第一,法律。法律的效能在於除暴去惡,禁民為非。但是法律有好處也有壞處。好處在於法律是無有偏私的,犯了什麼法,就該得什麼罪。壞處也在於此,法律是死板板的條文,不通人情世故,不知道一樣的罪名,卻有幾等、幾樣的居心,有幾等、幾樣的境遇情形;同犯一罪的人卻有幾等、幾樣的知識程度。法律只說某人犯了某法的某某篇、某某章、某某節,該得某某罪,全不管犯罪的人的知識不同,境遇不同,居心不同。《娜拉》戲裡有兩件冒名簽字的事:—件是一個律師做的,一件是一個不懂法律的婦人做的。那律師犯這罪全由於自私自利,那婦人犯這罪全因為他要救他丈夫的性命。但是法律全不問這些區別。請看看這兩個「罪人」討論這個問題:
(律師)郝夫人,你好像不知道你犯了什麼罪。我老實對你說,我犯的那樁使我一生聲名掃地的事,和你所做的事恰恰相同,一毫也不多,一毫也不少。
(娜拉)你!難道你居然也敢冒險去救你妻子的命嗎?
(律師)法律不管人的居心如何。
(娜拉)如此說來,這種法律是笨極了。
(律師)不問他笨不笨,你總要受他的裁判。
(娜拉)我不相信。難道法律不許做女兒的想個法子,免得他臨死的父親煩惱嗎?難道法律不許做妻子的救他丈夫的傘嗎?我不大懂得法律,但是我想總該有這種法律承認這些事的。你是一個律師,你難道不知道有這樣的法律嗎?柯先生,你真是一個不中用的律師了(一幕)。
最可憐的是世上真少這種人情入理的法律!
第二,宗教。
易卜生眼裡的宗教久已失了那種可以感化人的能力;久已變成毫無生氣的儀節、信條,只配口頭念得爛熟,卻不配使人奮發鼓舞了,《娜拉》戲裡說:
(郝爾茂)你難道沒有宗教嗎?
(娜拉)我不狠懂得究竟宗教是什麼東西。我只知道我進教時那位牧師告訴我的一些話。他對我說宗教是這個、是那個,是這樣、是那樣。(三幕)

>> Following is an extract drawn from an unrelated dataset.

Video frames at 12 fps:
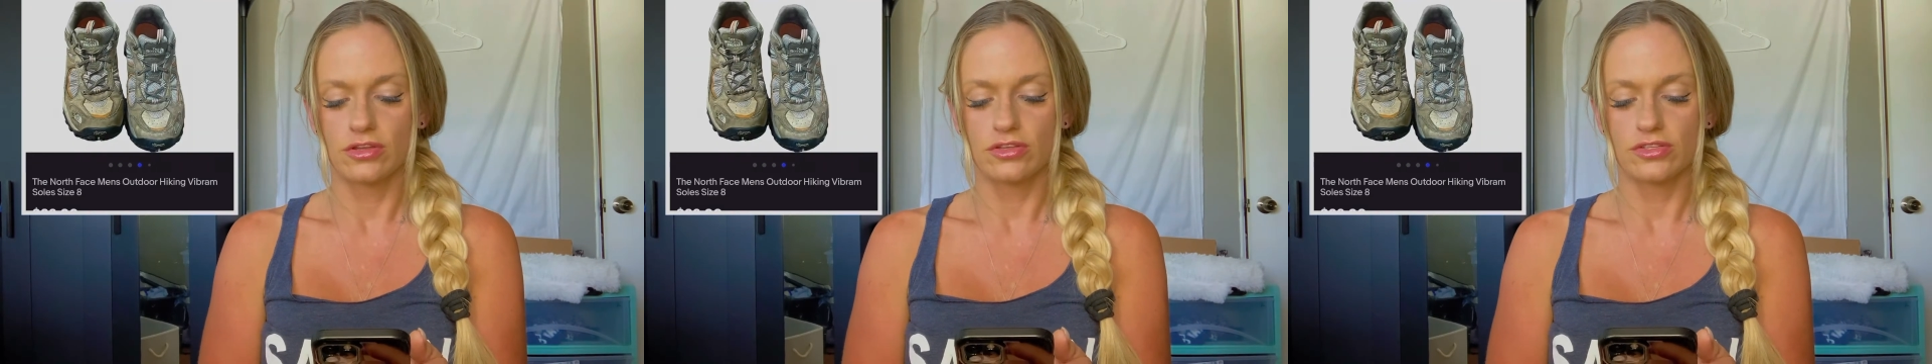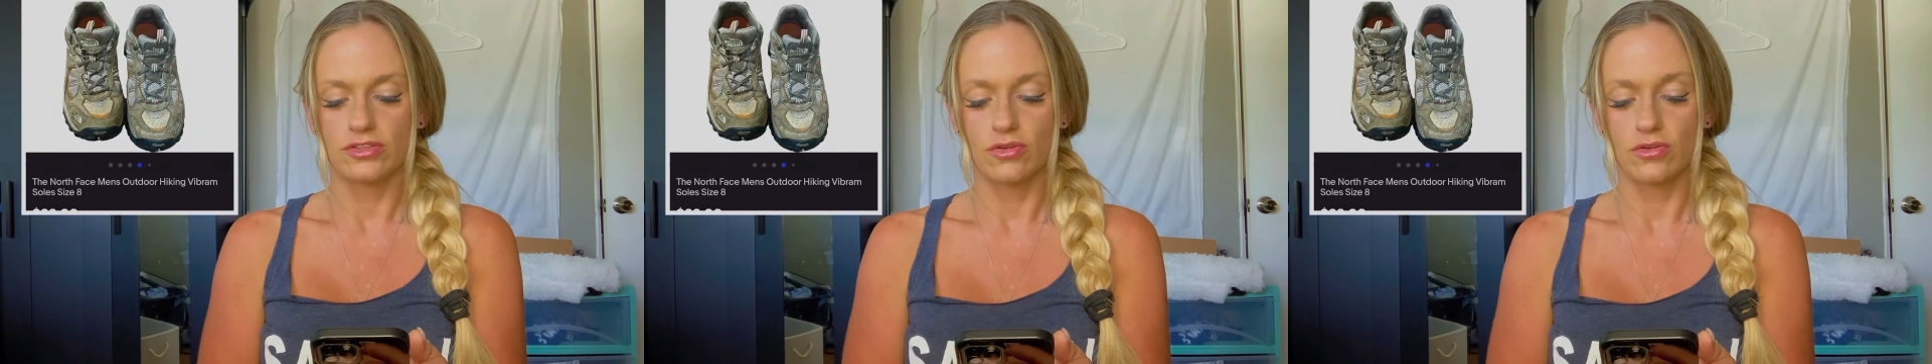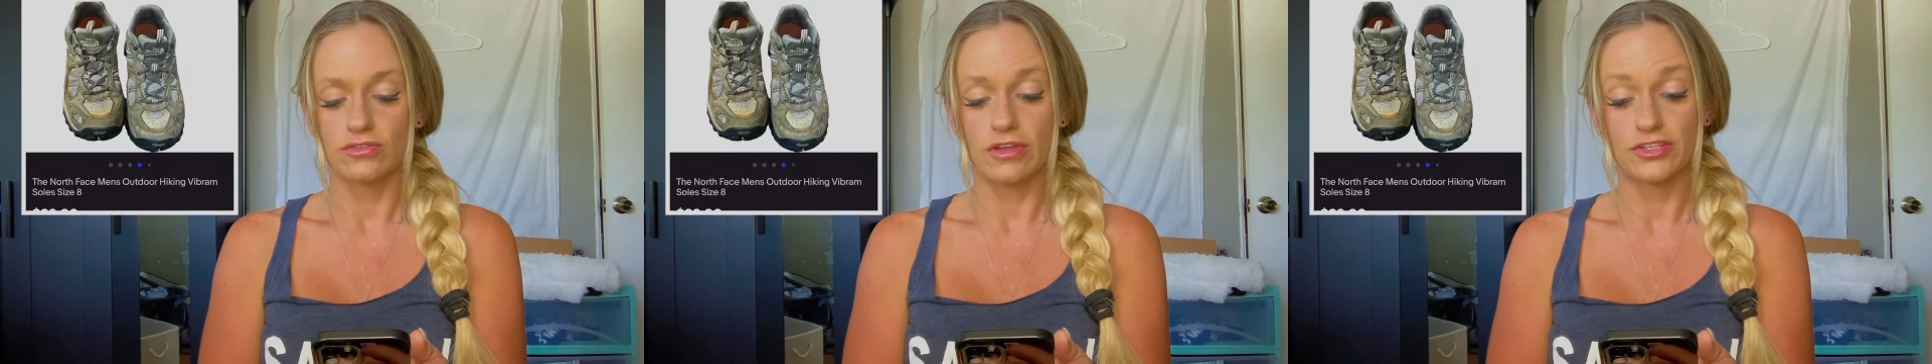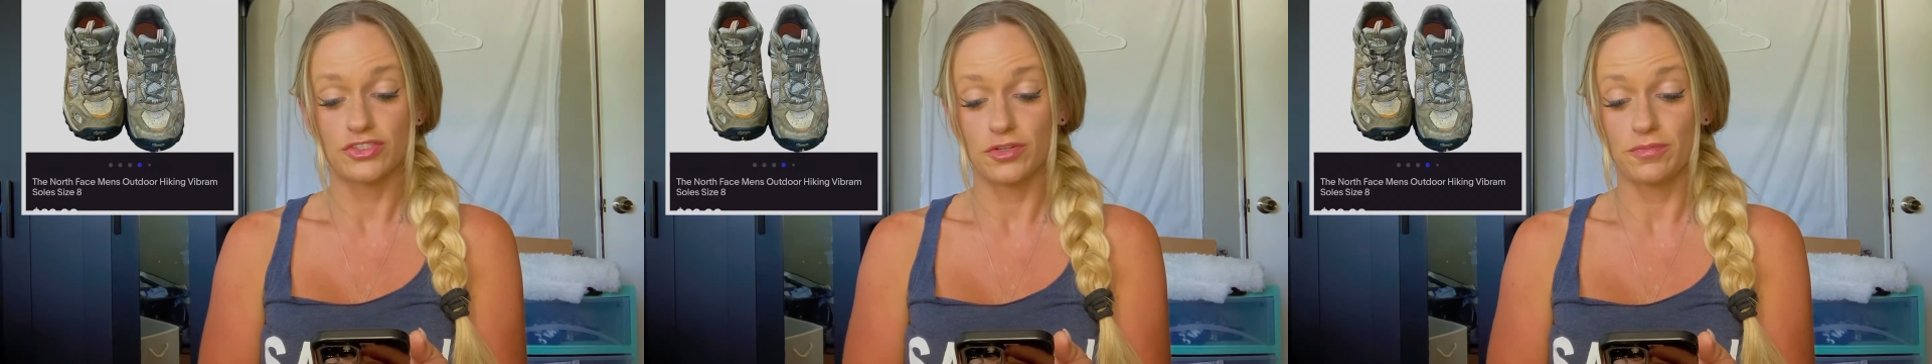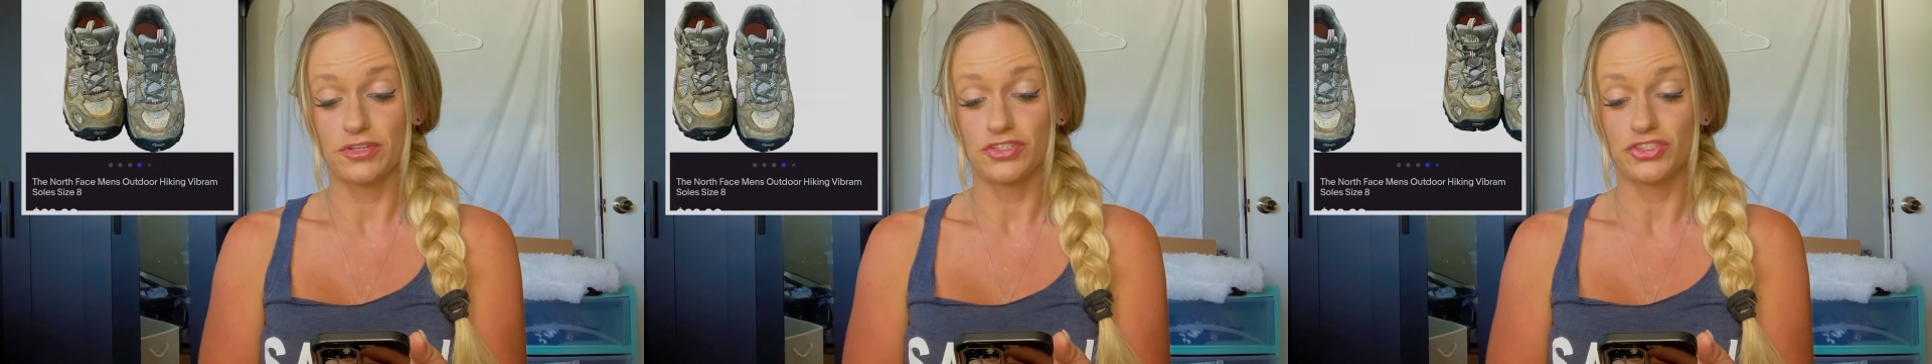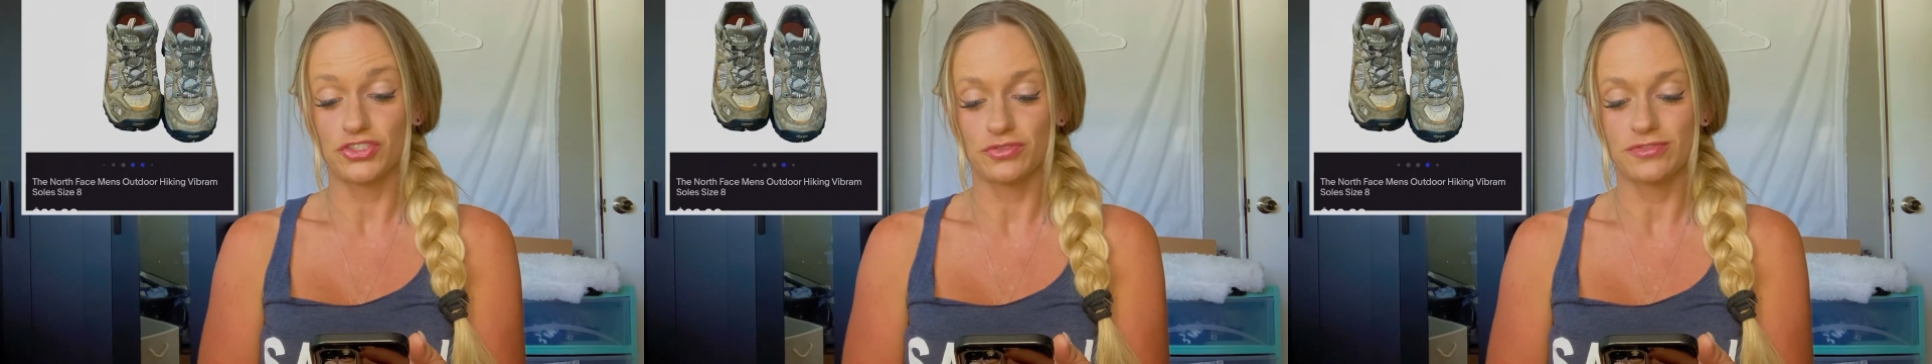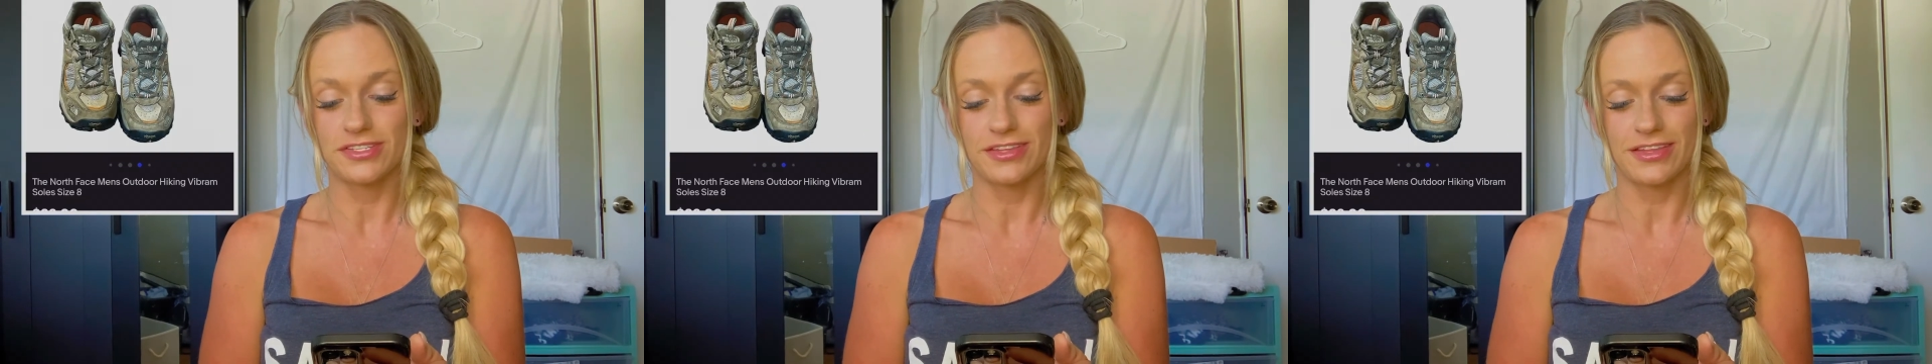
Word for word: sold. I should have put shoes in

如今人的宗教,都是如此。你問他信什麼教,他就把他的牧師或是他的先生告訴他的話背給你聽。他會背耶穌的《祈禱》文,他會念阿彌陀佛,他會背一部《聖諭廣訓》。這就是宗教了!
宗教的本意,是為人而作的。正如耶穌說的:「禮拜是為人造的,不是人為禮拜造的。」不料後世的宗教,處處與人類的天性相反,處處反乎人情,如《群鬼》戲中的牧師,逼著阿爾文夫人回家去受那淫蕩丈夫的待遇,去受那十九年極不堪的慘痛。那牧師說,宗教不許人求快樂,求快樂便是受了惡魔的魔力了。他說宗教不許做妻子的批評他丈夫的行為;他說宗教教人無論如伺總要守婦道,總須盡責任,那牧師口口聲聲所說是「是」的,阿爾文夫人心中總覺得都是「不是」的。後來阿爾文夫人仔細去研究那牧師的宗教,忽然大悟:原來那些教條都是假的,都是「機器造的!」(《群鬼》二幕)
但是這種機器造的宗教何以居然能這樣興旺呢?原來,現在的宗教雖沒有精神上的價值,卻極有物質上的用場。宗教是可以利用的,是可以使人發財得意的。那《群鬼》戲裡的木匠,本是一個極下流的酒鬼,賣妻賣女都肯於的。但是他見了那位道學的牧師,立刻就裝出宗教家的樣子,說宗教家的話,做宗教家的唱歌祈禱,把這位蠢牧師哄得滴溜溜的轉(二幕)。那《羅斯馬莊》(Rosmersholm)戲裡面的主人翁羅斯馬本是一個牧師,他的思想改變了,遂不信教了。他那時想加人本地的自由黨,不料黨中的領袖卻不許羅斯馬宣告他脫離教會的事。為什麼呢?因為他們黨裡狠少信教的人,故想借羅斯馬的名譽來號召那些信教的人家。可見宗教的興旺,並不是因為宗教真有興旺的價值,不過是因為宗教有可以利用的好處罷了。如今的「基督教青年會」竟開明的用種種物質上的便利來做招攬會員的釣餌,所以有些人住青年會的洋房,洗青年會的雨浴,到了晚上仍舊去「白相堂子」,仍舊去「逛胡同」,仍舊去打麻雀、撲克。這也是宗教興旺的一種原因了!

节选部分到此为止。